Ces dernières années, il a contribué intellectuellement, culturellement et moralement dans les associations iwaquren. Il a équipé Tajma3t d’un ordinateur et d’une imprimante; et l’association Tussna d’un appareil photo/caméra video. Il a financé et créé deux sites Web (www.iwaquen.com et www.tussna.com). Un des projets sur lequel il travaille est l’écriture de l’histoire de la communauté iwaquren. En France, il est toujours disponible pour aider ou donner des conseils à ceux et celles qui le sollicitent. Il est en cours de finalisation de l’application ATDI pour gérer tous les membres de l’association et leurs souscriptions.

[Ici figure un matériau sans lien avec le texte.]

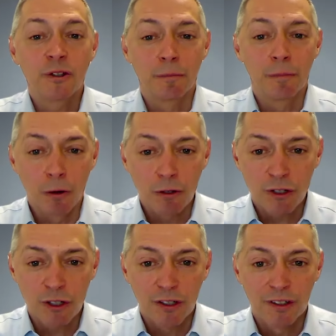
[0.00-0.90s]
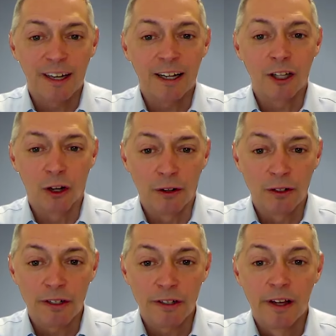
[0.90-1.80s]
the most that I
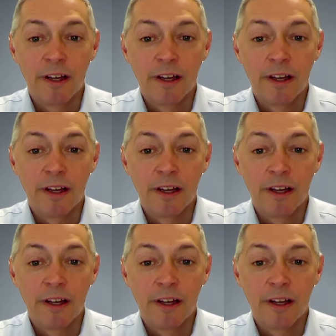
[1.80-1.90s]
learned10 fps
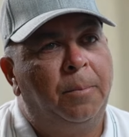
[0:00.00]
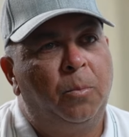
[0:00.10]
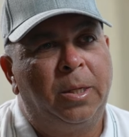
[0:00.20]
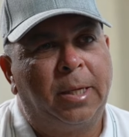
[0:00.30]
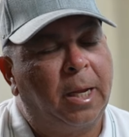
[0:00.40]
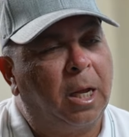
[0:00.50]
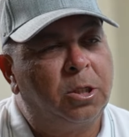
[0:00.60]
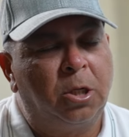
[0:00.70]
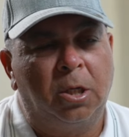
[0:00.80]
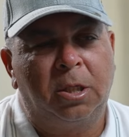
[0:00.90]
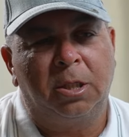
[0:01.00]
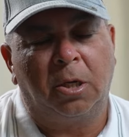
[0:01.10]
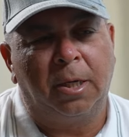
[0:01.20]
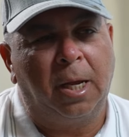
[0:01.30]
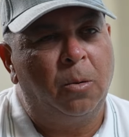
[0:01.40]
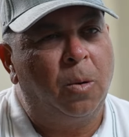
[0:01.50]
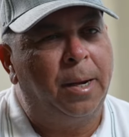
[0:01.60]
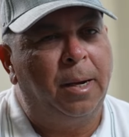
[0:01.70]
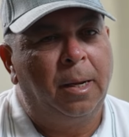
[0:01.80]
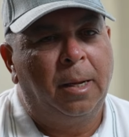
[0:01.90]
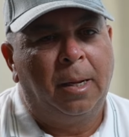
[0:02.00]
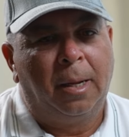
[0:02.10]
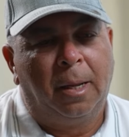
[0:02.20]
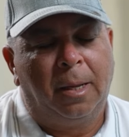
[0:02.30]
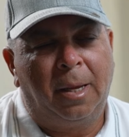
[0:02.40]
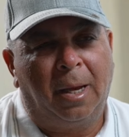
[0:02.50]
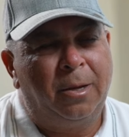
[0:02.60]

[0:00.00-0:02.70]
We take our chances on day one. Yeah,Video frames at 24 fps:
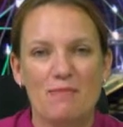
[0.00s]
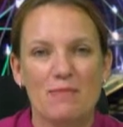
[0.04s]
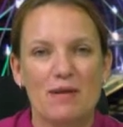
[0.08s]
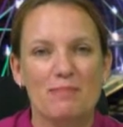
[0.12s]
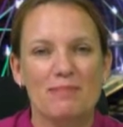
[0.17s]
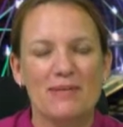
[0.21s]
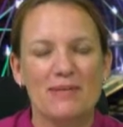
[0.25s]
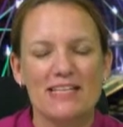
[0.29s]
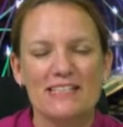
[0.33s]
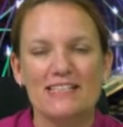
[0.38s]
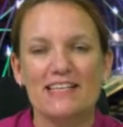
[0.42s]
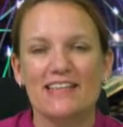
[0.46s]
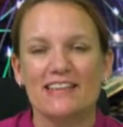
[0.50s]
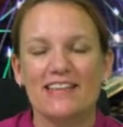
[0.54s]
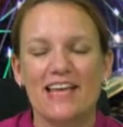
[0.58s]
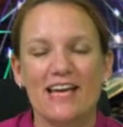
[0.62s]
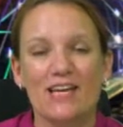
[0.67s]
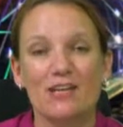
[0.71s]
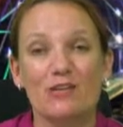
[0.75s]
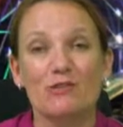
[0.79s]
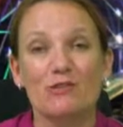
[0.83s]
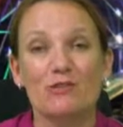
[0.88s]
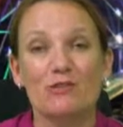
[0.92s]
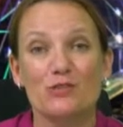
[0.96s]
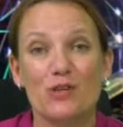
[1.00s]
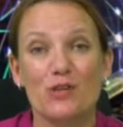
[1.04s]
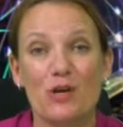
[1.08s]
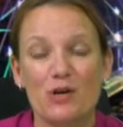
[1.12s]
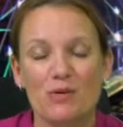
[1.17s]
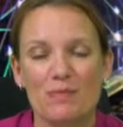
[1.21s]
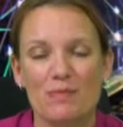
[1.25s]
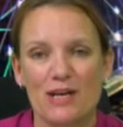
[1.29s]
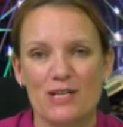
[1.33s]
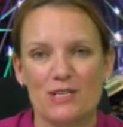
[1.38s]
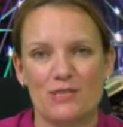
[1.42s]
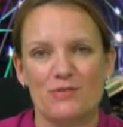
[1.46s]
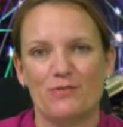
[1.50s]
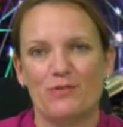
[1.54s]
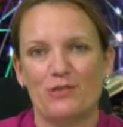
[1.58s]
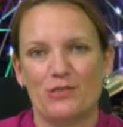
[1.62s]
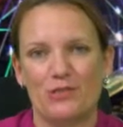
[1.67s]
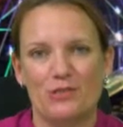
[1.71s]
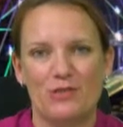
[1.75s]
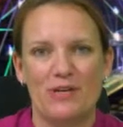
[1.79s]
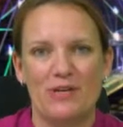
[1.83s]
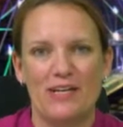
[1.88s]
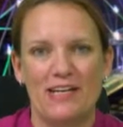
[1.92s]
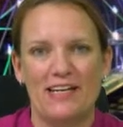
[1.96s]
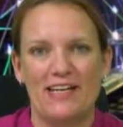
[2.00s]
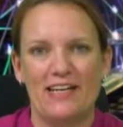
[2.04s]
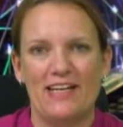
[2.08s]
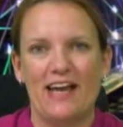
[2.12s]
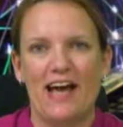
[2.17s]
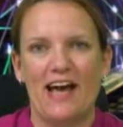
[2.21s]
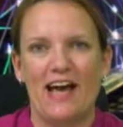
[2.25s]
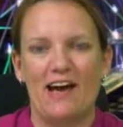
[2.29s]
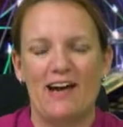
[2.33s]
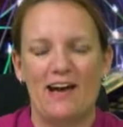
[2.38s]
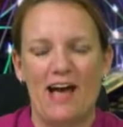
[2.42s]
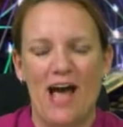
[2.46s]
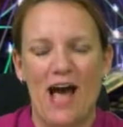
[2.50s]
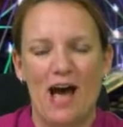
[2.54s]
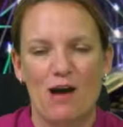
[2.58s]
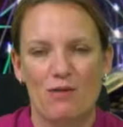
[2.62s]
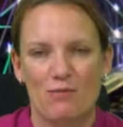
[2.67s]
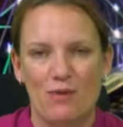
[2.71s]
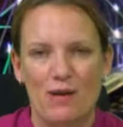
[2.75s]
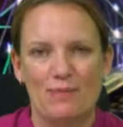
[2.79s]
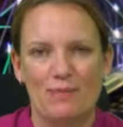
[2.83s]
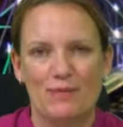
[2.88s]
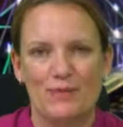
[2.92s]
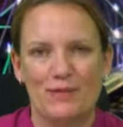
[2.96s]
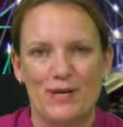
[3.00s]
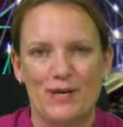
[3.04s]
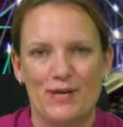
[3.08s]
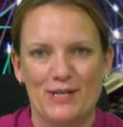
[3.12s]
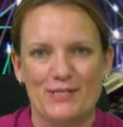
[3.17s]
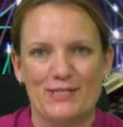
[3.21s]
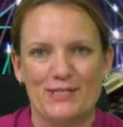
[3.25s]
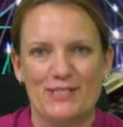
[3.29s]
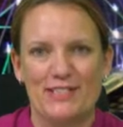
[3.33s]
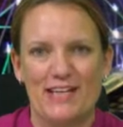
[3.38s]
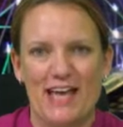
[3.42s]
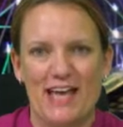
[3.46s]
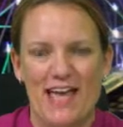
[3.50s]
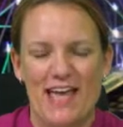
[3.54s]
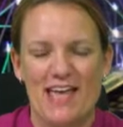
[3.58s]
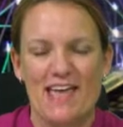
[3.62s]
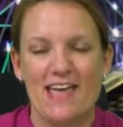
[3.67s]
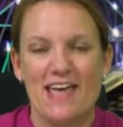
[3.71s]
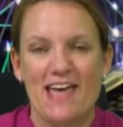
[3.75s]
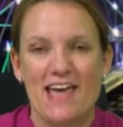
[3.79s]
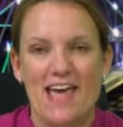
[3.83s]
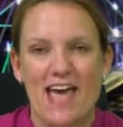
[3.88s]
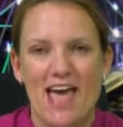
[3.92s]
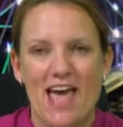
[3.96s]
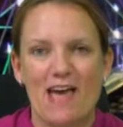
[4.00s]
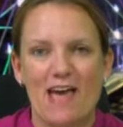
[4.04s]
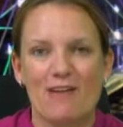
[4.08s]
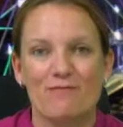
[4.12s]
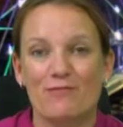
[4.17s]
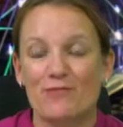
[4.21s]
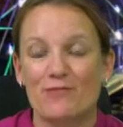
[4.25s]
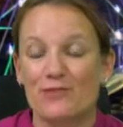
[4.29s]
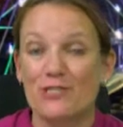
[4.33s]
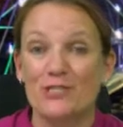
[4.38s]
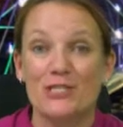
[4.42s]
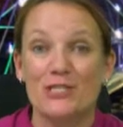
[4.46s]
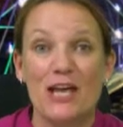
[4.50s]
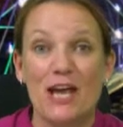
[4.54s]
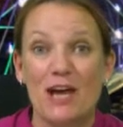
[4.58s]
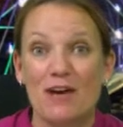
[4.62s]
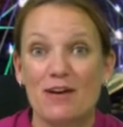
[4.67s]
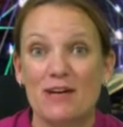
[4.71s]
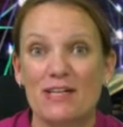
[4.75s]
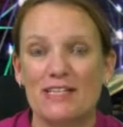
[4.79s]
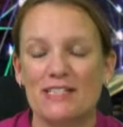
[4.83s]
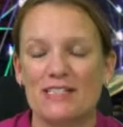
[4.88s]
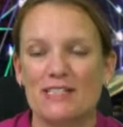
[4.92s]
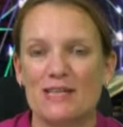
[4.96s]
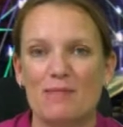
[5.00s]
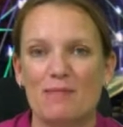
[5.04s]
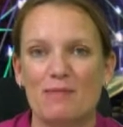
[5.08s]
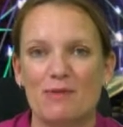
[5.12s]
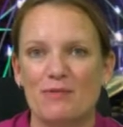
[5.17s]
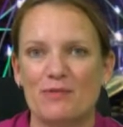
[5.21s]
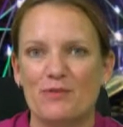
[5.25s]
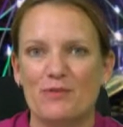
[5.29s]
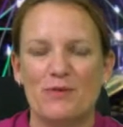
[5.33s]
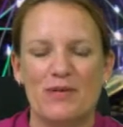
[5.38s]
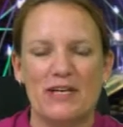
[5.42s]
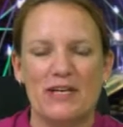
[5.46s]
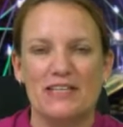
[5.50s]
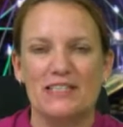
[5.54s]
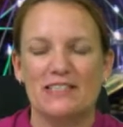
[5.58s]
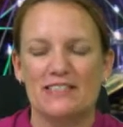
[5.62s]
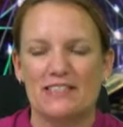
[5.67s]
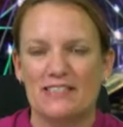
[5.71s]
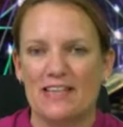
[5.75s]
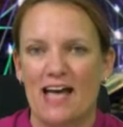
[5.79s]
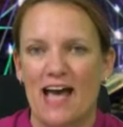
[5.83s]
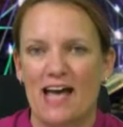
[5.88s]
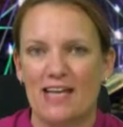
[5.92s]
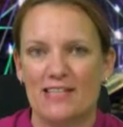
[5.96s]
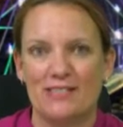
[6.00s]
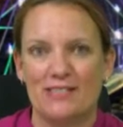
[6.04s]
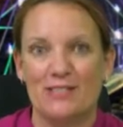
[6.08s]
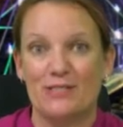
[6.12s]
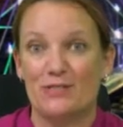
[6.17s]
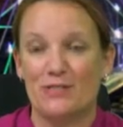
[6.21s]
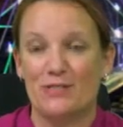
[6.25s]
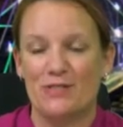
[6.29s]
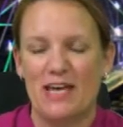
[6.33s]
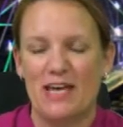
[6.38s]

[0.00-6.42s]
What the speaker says: Peter, thank you so much for joining our webinar today and for sharing some of your insights into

Docteur en physique et scientifique de l’université du Sussex en Angleterre, il reste attaché à ses racines iwaquren en ayant peu vécu parmi eux. Il fait rarement référence à sa formation scientifique en dehors de son univers professionnel et universitaire. Mohamed laisse libre cours à son imagination et sa libre pensée sans se poser de contraintes. Il est un libre penseur. Sa vie dans un univers multinational et multiculturel depuis presque quarante ans n’a pas altéré les valeurs de ses ancêtres auxquelles il reste attacher. Il peut parler de Keepling, de Matoub, de khalis Slimane, du tempérament éruptif de son oncle Mouloud, des Beatles, avec des mots simples et avec le même ton. Ceci témoigne de la force des celles-ci et des principes d’éducation de sa mère. Il vit et travaille avec des anglais, des français, des japonais, des belges et des américains. Il peut vivre avec des Inuits ou des Pygmées dont il épousera leurs cultures et s’adaptera à leurs traditions, naturellement. Mais, il ne se départira jamais de ses origines. Il lit Feraoun, Mammeri, Tahar Djaout, Gabriel Marquez, Naguib Mahfouz, Charles Dickens, Sartre, Albert Camus…il écoute, ses deux styles préférés ; le Chaabi Kabyle interprété par El Hasnaoui et Matoub et le Blues interprété par Robert Johnson et Muddy Waters.